6) Full Discovery kit - It's your first century and you want to win it. You need the inspiration of the Grand Poobah of cycling, Lance Armstrong. Go for the full Discovery kit though, not just a jersey and black shorts or someone may call you "Fred". Bonus points if you can find a yellow Discovery jersey.
7) Helmet mirror - You need to see, and that Louis Garneu dimpled Supperleggera aero helmet needs to be accessorized.
8) Handlebar mirror - You've got the helmet mirror sporting on your Louis Garneu dimpled Supperleggera aero helmet, but what are you going to do while you are down on your aero bars? You can't adjust the mirror just when you need to drop in to the aero bars and join a big paceline. The Lemming recommends a handlebar mirror, adjusted just for use while in the aero bars.
9) A dimpled paint job for your bike - You've got the Louis Garneu dimpled Supperleggera aero helmet, you've got the Zipp dimpled wheels, but what about your Trek 6.9 Pro Madone? It has no dimples, and that is most assuredly slowing you down.

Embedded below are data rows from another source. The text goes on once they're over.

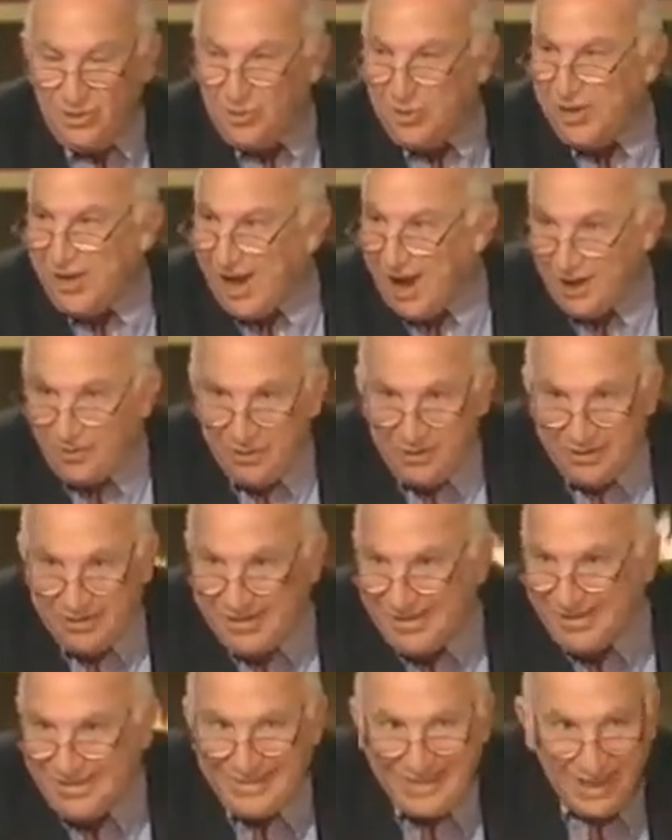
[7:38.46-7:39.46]
to
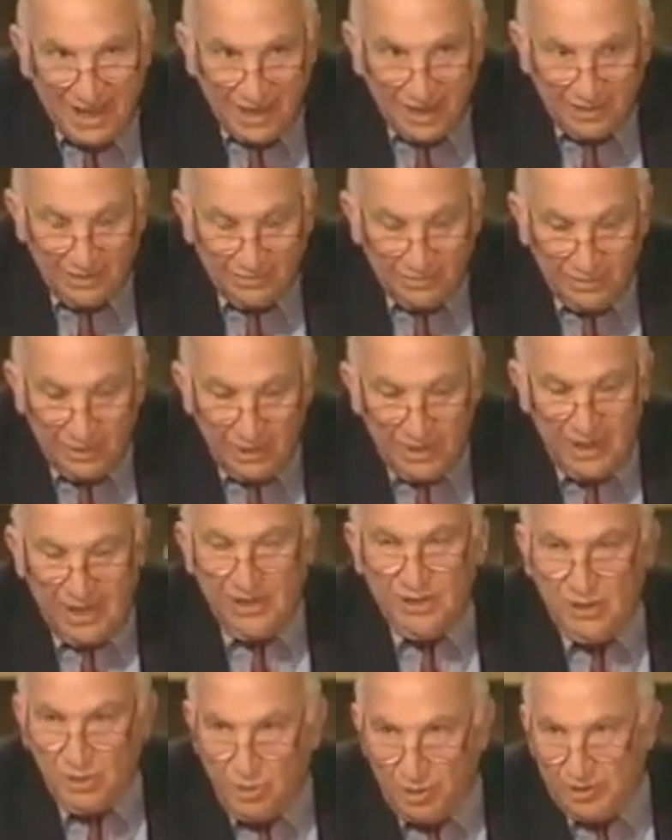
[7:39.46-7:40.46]
guarantee debt, and
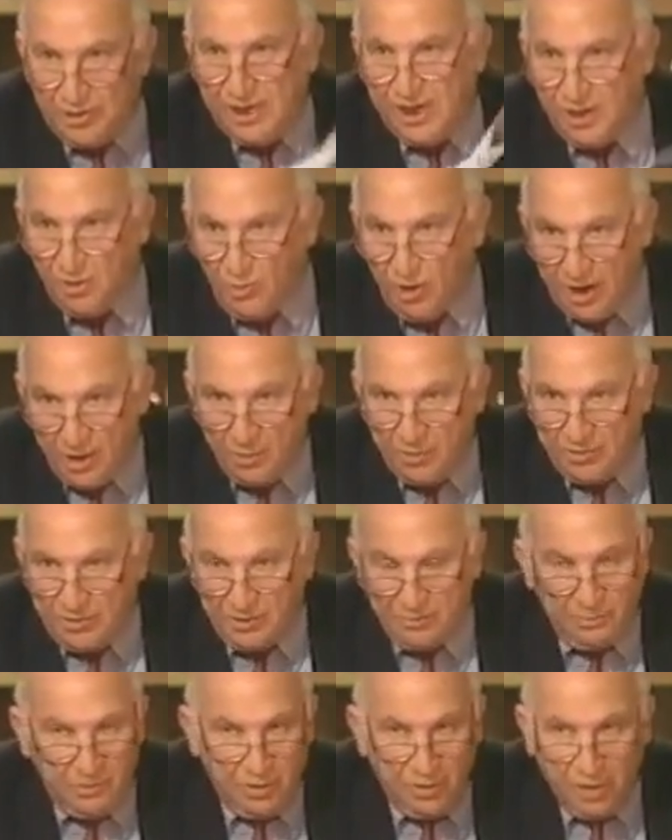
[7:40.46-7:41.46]
they do it and get away
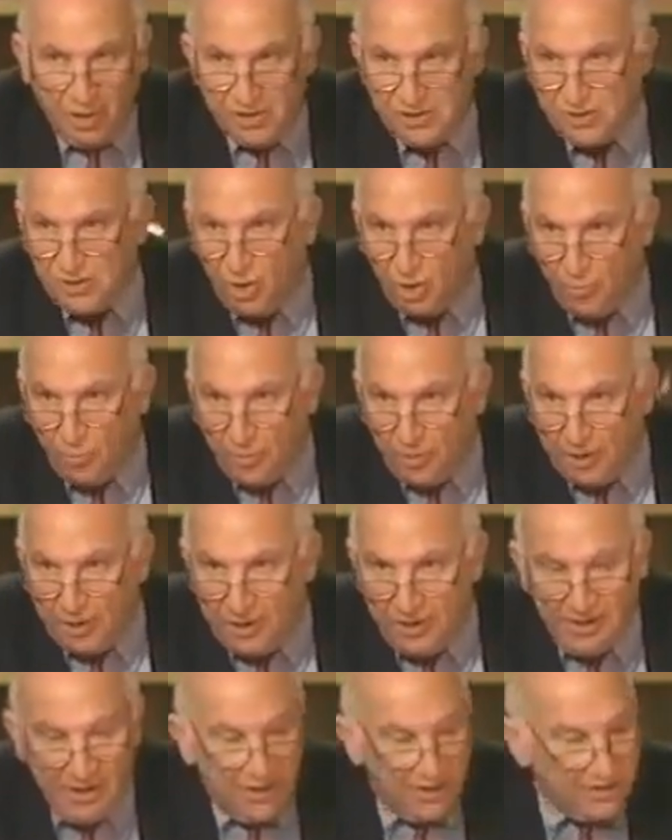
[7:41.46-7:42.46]
with it because
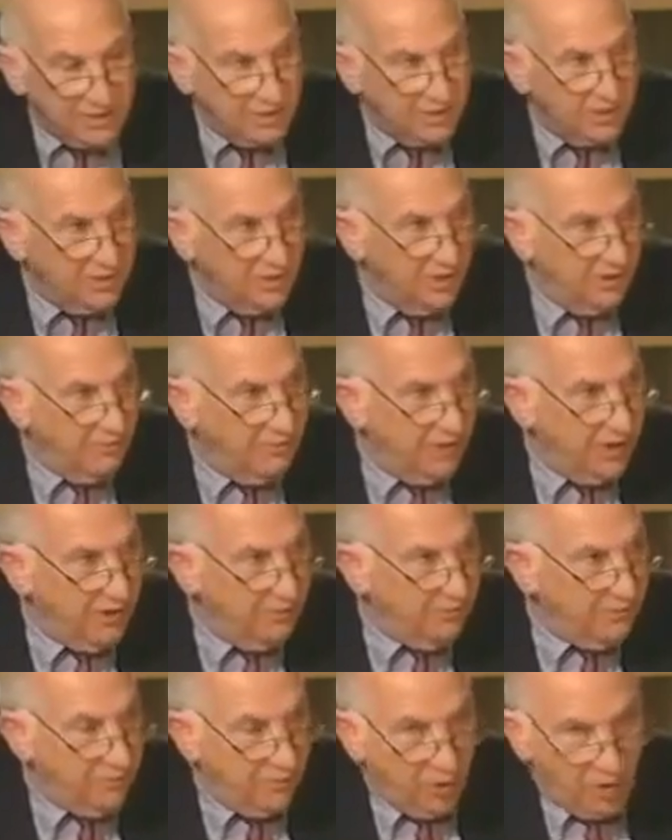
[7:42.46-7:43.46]
nobody is
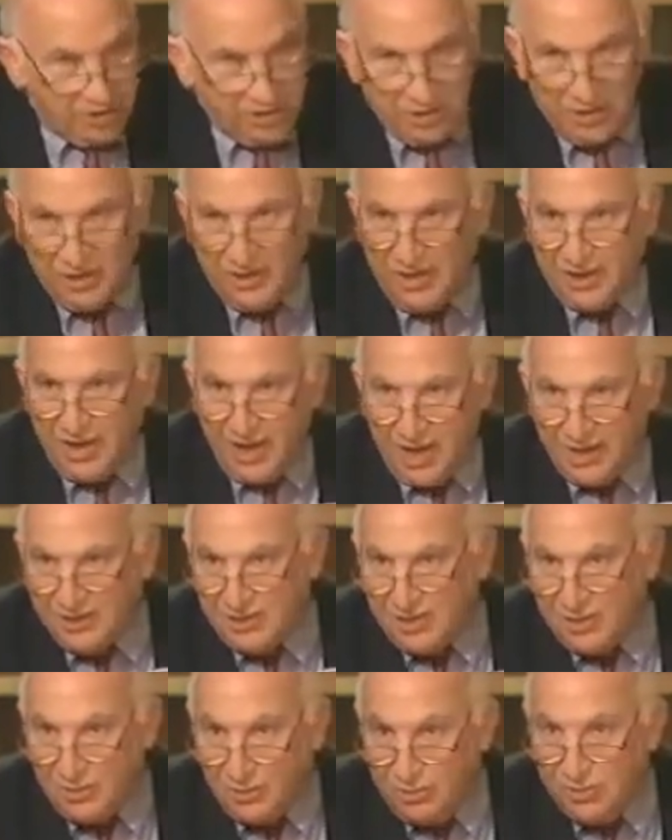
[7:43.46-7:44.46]
enforcing the
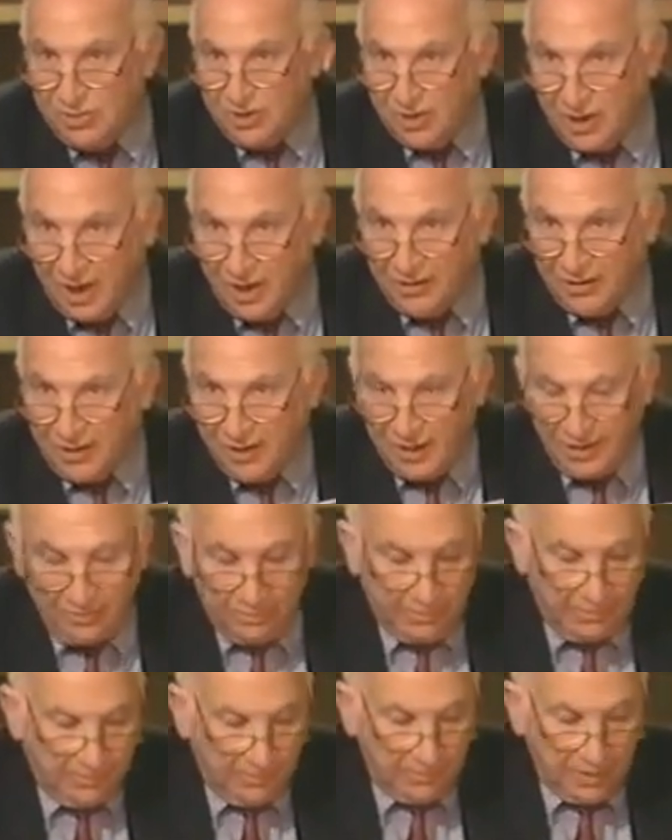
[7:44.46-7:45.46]
Constitution on the
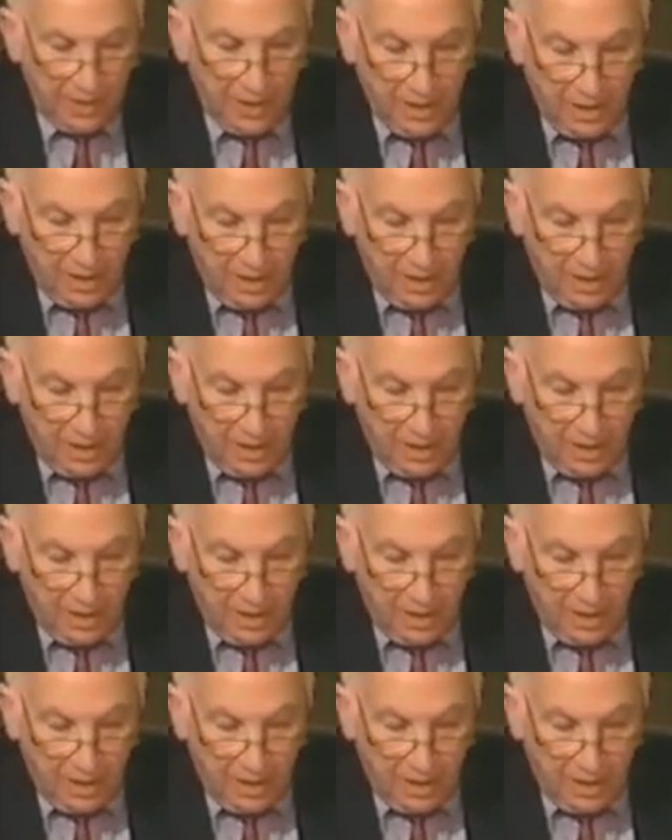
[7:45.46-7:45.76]
government.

Get that bike upgraded with a sleek and aerodynamic dimpled paint job.
10) PowerCranks - PowerCranks are the arch nemesis of fun on your bike and for a century you MUST rock them! The fixie craze took America's urban venues by storm, the next rage is PowerCranks. PowerCranks will force each leg to work independently and push you through the century much faster. I recommend not riding your PowerCranks at all until the day of the century, that way you will get the utmost benefit from them!
11) Bento box - You're going to need fuel on your century. Sure, there will be lots of crappy tasting Accelerade free at the rest stops, but the Lemming recommends a little trick from the triathletes, a bento box. Make sure to test fitment ahead of time so that it doesn't interfere with your most aero position while in the aero bars.
So there you have it. These 11 items are all you really need to complete your first century. What about a PowerTap you might ask? A PowerTap is not required to complete your first century and may even be considered wasteful by some, stick to the 11 items I have above and you'll have no problems! When you roll across that finish line in first place, drop the Lemming a line and let him know how it went!
4 comments:
With the aerobars positioned at the ends of the bars it leaves lots of room for the Bento box. Thnkas for the tip.
Could the bar mounted mirror be adjusted to show one's own reflection to give greater impact to motivating speeches to one's self?
Or should I add another?
That's not a full Discovery kit.. Plus to realllllllyyyy be cool.. you need an Astana kit, livestrong wristband, and a base layer like Borat would wear.. Google Borat bathing suit.
The Borat mankini! Nice! Now that would turn some heads on a century!
I would say go with as many mirrors as you need to see absolutely everything everywhere. Cars have 5 mirrors including the visor mirrors, no reason your bike can't!
Lemming, thanks for the tips. I have so much to do before my first century this summer and this just helps me to get organized. Hmmm, not so sure about the dimpled helmet. And for sure no way on the Borat underwear--not Frilly enough. Oh and btw, I did see some dude in a full Discovery kit that day on the bike path.
Nick--funny you should mention being a roadie. I really did just get my first 'real' road bike.